Danny sank back into his pillows on the bed and looked like he was going to pass away there and then Tom sprang to his feet and called for the nurse … there followed much fussing and Tom had no further opportunity that day to follow through with his inquiry. He recovered the locket and waited for his father to recover his strength … a few more days wouldn’t matter.

It was when Tom came at his father’s request a week later that he saw the difference in him. Danny had a more relaxed look and attitude … he looked … ‘serene’ is the word Tom would later use to describe that meeting.

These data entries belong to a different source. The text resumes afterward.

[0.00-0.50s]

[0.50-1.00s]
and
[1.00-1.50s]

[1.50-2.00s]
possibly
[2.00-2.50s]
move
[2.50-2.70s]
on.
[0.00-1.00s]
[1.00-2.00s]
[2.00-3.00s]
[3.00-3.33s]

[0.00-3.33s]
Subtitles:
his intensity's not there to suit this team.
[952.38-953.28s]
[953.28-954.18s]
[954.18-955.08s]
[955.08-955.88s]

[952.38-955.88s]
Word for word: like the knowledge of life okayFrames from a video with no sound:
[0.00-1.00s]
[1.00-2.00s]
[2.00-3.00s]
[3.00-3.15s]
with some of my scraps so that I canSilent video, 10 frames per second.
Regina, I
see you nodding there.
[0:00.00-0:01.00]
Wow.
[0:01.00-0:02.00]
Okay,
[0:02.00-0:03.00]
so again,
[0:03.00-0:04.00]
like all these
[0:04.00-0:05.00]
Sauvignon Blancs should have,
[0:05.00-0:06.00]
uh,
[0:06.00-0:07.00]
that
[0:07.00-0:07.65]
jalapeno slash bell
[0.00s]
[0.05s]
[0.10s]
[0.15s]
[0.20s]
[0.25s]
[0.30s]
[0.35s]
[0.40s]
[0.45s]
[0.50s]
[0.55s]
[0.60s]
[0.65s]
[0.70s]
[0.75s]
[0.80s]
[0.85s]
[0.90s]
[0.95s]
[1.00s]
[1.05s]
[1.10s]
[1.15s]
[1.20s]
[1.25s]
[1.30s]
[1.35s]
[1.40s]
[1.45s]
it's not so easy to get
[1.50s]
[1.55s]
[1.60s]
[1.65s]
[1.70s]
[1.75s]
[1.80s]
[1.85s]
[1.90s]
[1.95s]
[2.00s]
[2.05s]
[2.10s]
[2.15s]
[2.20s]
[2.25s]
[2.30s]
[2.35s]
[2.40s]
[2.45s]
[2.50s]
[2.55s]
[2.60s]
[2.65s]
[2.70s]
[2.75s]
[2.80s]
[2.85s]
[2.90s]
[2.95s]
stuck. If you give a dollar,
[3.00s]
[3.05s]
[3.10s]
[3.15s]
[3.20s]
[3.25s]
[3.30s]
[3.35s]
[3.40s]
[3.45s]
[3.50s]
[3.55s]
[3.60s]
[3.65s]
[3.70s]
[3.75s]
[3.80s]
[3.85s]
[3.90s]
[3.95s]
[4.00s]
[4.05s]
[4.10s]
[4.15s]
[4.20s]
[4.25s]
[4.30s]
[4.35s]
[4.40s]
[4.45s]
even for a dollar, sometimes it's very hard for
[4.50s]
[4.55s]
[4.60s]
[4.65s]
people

The first thing Danny requested from Tom was that he let him hold the locket taken from the dead man’s hand. Tom hesitated at first then realised the absurdity of his reticence, so he held out his hand and Danny took the locket and taking from a small box at his elbow, a fine gold chain, he passed the links of the chain through the ring at the top of the locket … he then held the completed set up in front of them both.

“I had the chain all the while … I found that on the road where we struggled, and I’ve had it repaired … I was always hoping against hope that I would get that locket back, and now here it is … so I can tell you the whole story of that time.”

Danny held onto the locket and chain as a kind of talisman while he regaled his son with his and Moira’s story.